Source records:
****************************************
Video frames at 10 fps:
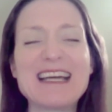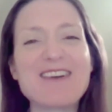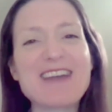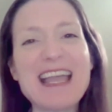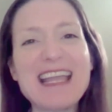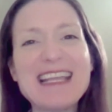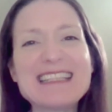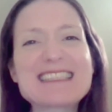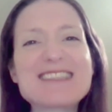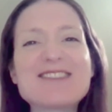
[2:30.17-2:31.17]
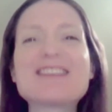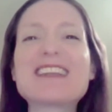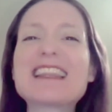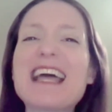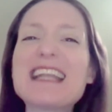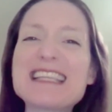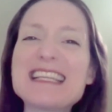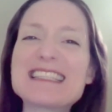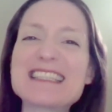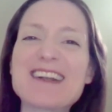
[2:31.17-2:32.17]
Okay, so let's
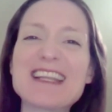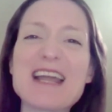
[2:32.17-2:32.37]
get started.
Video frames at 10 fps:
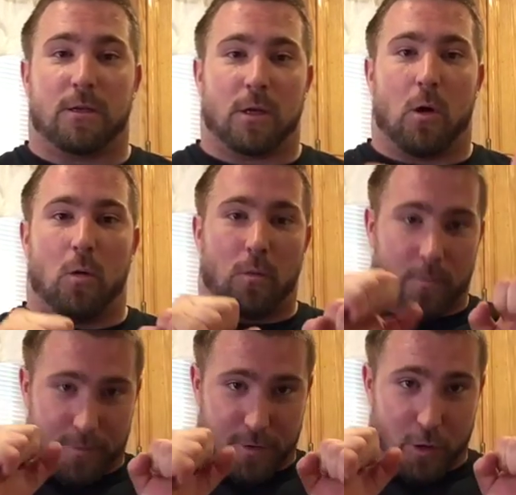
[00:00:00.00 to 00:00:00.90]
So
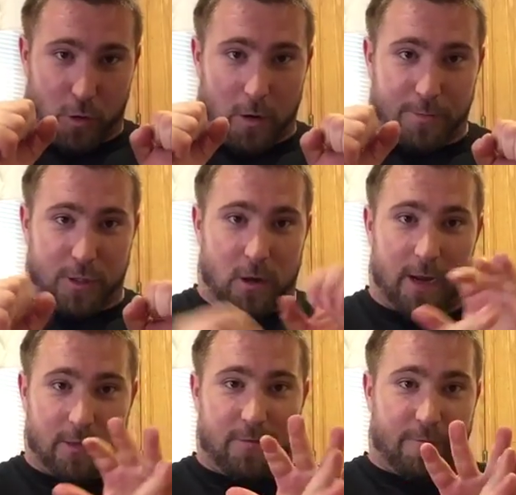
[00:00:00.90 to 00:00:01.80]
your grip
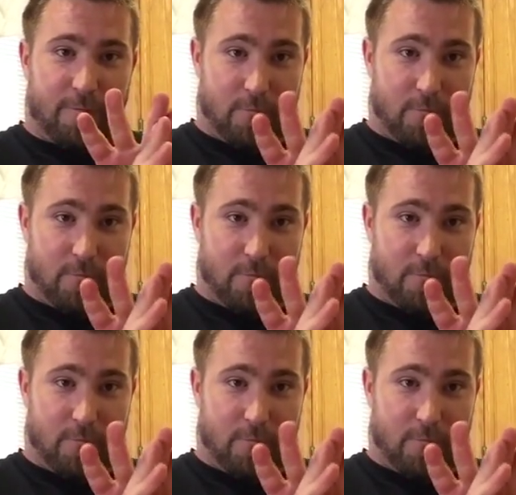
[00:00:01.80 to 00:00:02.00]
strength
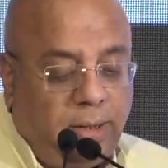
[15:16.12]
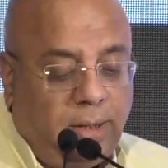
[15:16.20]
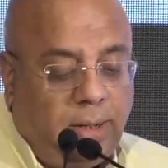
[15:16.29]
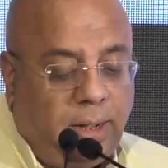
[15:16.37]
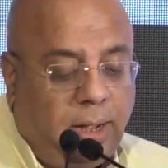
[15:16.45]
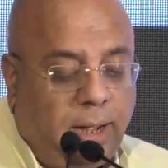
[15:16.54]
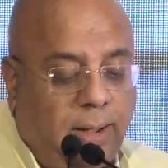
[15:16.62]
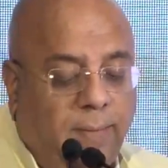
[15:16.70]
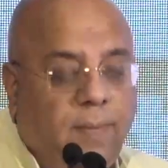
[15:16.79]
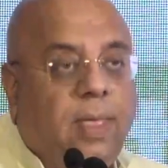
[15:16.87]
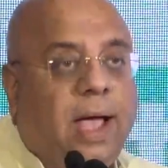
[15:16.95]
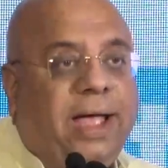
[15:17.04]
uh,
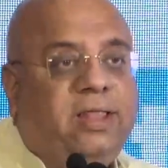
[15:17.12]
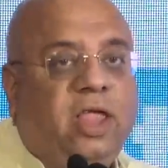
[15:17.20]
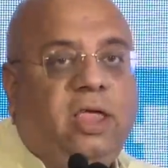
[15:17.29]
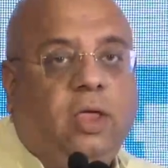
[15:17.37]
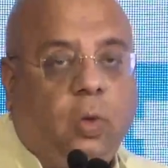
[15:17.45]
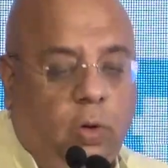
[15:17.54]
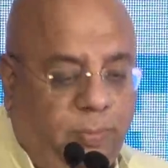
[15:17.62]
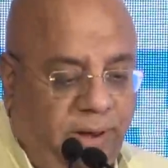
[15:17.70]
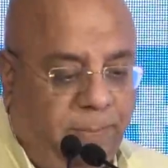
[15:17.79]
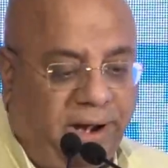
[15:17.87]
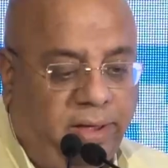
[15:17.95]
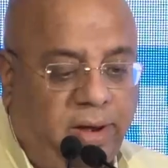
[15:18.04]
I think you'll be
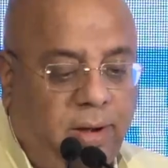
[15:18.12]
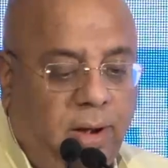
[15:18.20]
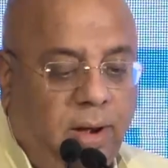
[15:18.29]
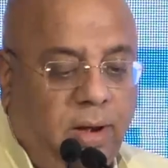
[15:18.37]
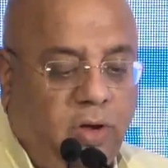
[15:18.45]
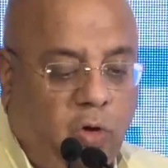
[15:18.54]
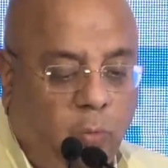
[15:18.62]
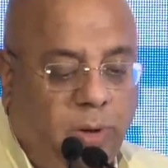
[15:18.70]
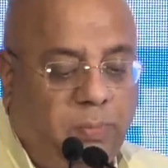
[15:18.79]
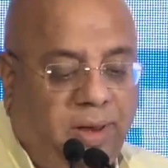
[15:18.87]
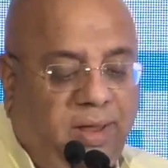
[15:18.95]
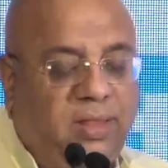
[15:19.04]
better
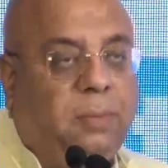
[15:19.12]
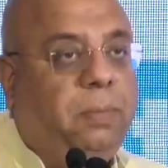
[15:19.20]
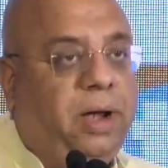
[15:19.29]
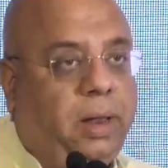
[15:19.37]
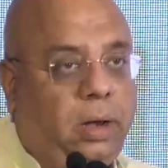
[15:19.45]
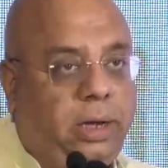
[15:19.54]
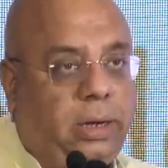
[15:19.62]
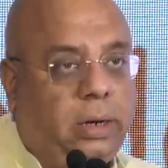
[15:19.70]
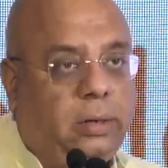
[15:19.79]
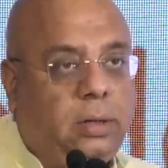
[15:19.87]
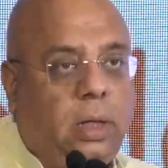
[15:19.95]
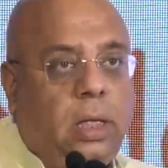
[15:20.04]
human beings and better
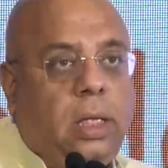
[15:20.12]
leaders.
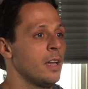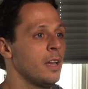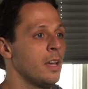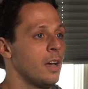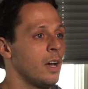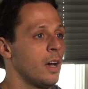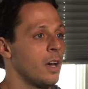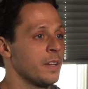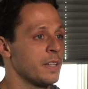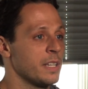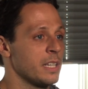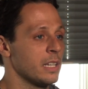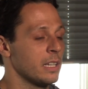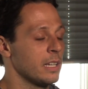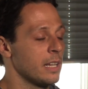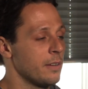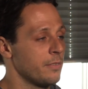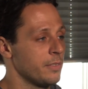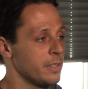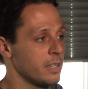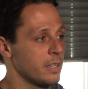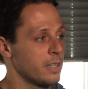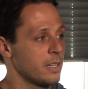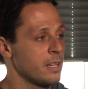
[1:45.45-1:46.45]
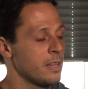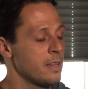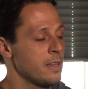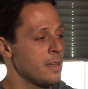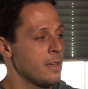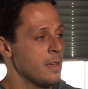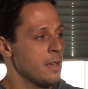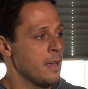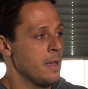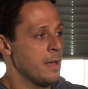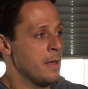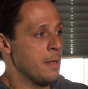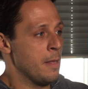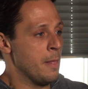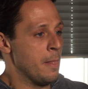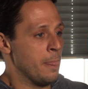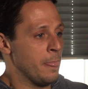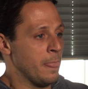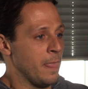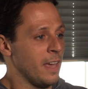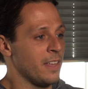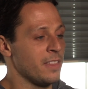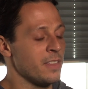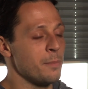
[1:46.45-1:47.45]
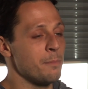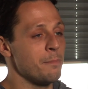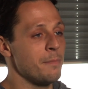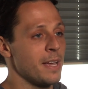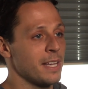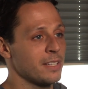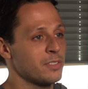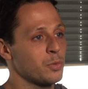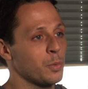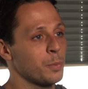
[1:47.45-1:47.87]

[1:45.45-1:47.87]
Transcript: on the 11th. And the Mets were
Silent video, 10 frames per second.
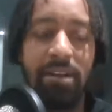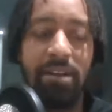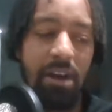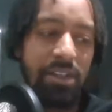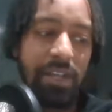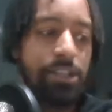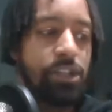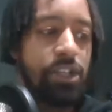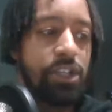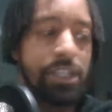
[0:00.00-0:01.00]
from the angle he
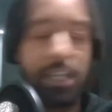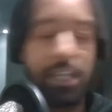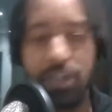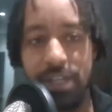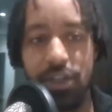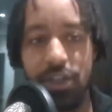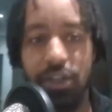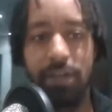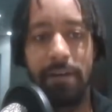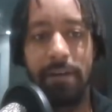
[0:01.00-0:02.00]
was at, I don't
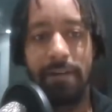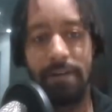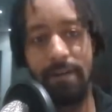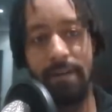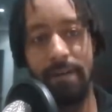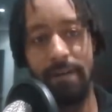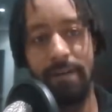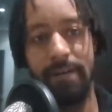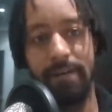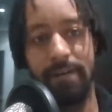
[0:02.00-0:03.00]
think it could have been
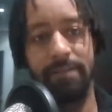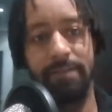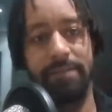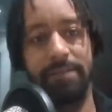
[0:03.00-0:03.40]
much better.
****************************************
Exercise directions: A word-for-word copy of the records is needed, with no pictures carried over.

Output below:
Video frames at 10 fps:
[2:30.17-2:31.17]
[2:31.17-2:32.17]
Okay, so let's
[2:32.17-2:32.37]
get started.
Video frames at 10 fps:
[00:00:00.00 to 00:00:00.90]
So
[00:00:00.90 to 00:00:01.80]
your grip
[00:00:01.80 to 00:00:02.00]
strength
[15:16.12]
[15:16.20]
[15:16.29]
[15:16.37]
[15:16.45]
[15:16.54]
[15:16.62]
[15:16.70]
[15:16.79]
[15:16.87]
[15:16.95]
[15:17.04]
uh,
[15:17.12]
[15:17.20]
[15:17.29]
[15:17.37]
[15:17.45]
[15:17.54]
[15:17.62]
[15:17.70]
[15:17.79]
[15:17.87]
[15:17.95]
[15:18.04]
I think you'll be
[15:18.12]
[15:18.20]
[15:18.29]
[15:18.37]
[15:18.45]
[15:18.54]
[15:18.62]
[15:18.70]
[15:18.79]
[15:18.87]
[15:18.95]
[15:19.04]
better
[15:19.12]
[15:19.20]
[15:19.29]
[15:19.37]
[15:19.45]
[15:19.54]
[15:19.62]
[15:19.70]
[15:19.79]
[15:19.87]
[15:19.95]
[15:20.04]
human beings and better
[15:20.12]
leaders.
[1:45.45-1:46.45]
[1:46.45-1:47.45]
[1:47.45-1:47.87]

[1:45.45-1:47.87]
Transcript: on the 11th. And the Mets were
Silent video, 10 frames per second.
[0:00.00-0:01.00]
from the angle he
[0:01.00-0:02.00]
was at, I don't
[0:02.00-0:03.00]
think it could have been
[0:03.00-0:03.40]
much better.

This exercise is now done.